Songs III - Bird On The Water (Peacefrog, 2007), backed by the Espers, marked a departure from the stark style of her first two albums.

Little Hells (2009) abandoned the last vestiges of freak-folk and unleashed the mad side of her personality, but the songs were not very musical yet, the same problem that surfaces from Marissa Nadler (2011): passion and sincerity, but, despite the polished production, it sounds more like a diary than music. Baby I Will Leave You In The Morning boasts the austere pathos of prog-rock elegies from Emerson Lake & Palmer and King Crimson. Alabaster Queen is emblematic of the problem: couldn't she just write down the lyrics and send them in an email instead of singing them lazily and casually strumming her guitar? The other solution, of course, is to leap for real and achieve the kind of otherworldly ethereal atmosphere of hyper-psychedelic singer-songwriters, which she almost does in The Sun Always Reminds Me of You.

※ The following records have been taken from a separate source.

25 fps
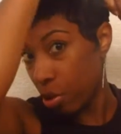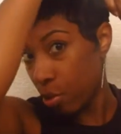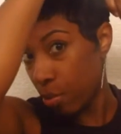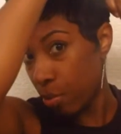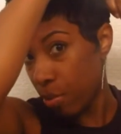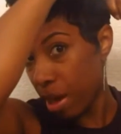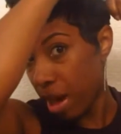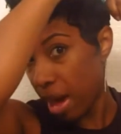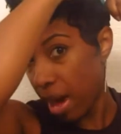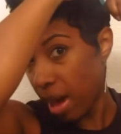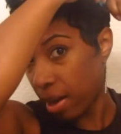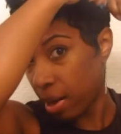go
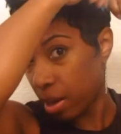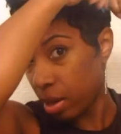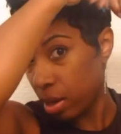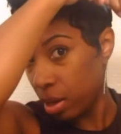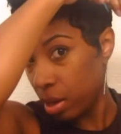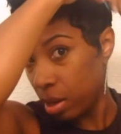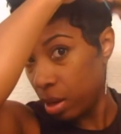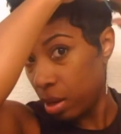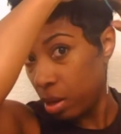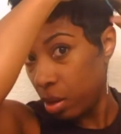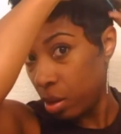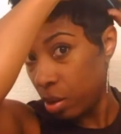back
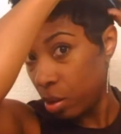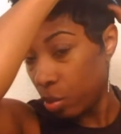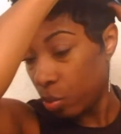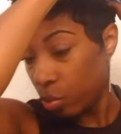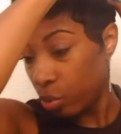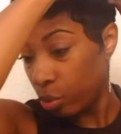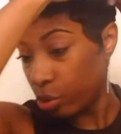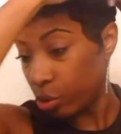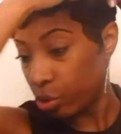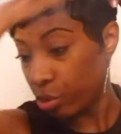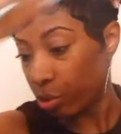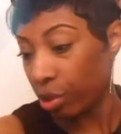
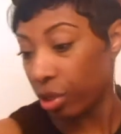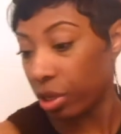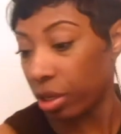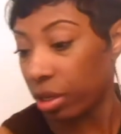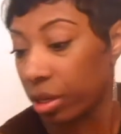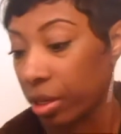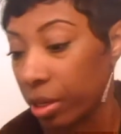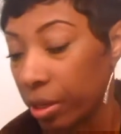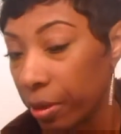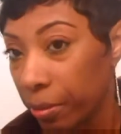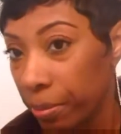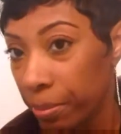when you're
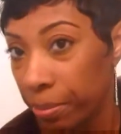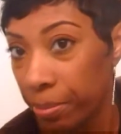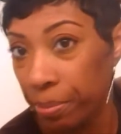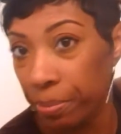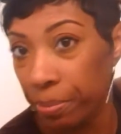done.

Thanks to the hype that accompanied that album, The Sister (2012) was even less musical, although The Wrecking Ball Company boasted some of her best soprano howls in the purest English folk tradition.

Thanks to immaculate and glacial production by Randall Dunn, her dreamy falsetto fares a little better on the better arranged July (Sacred Bones, 2014), but ultimately this is yet another monotonous parade of identical songs, from the road epic Drive to the delicate elegy Desire with orchestral synth and echoed vocals, with Dead City Emily perhaps standing out. By comparison, the slightly livelier Was It A Dream sounds like an amazing achievement because it boasts a distorted guitar solo and chamber arrangements.

Lush orchestrations feature prominently also on Strangers (Sacred Bones, 2016), again produced by Randall Dunn. Katie I Know is the peak of melancholy, Skyscraper the peak of pathos.

The brief album For My Crimes (Sacred Bones, 2018), produced by Lawrence Rothman, returned instead to a chamber folk setting, with the notable exception of Blue Vapor.

During the covid pandemic she self-released the album Unearthed (2020) and the EP Moons (2020).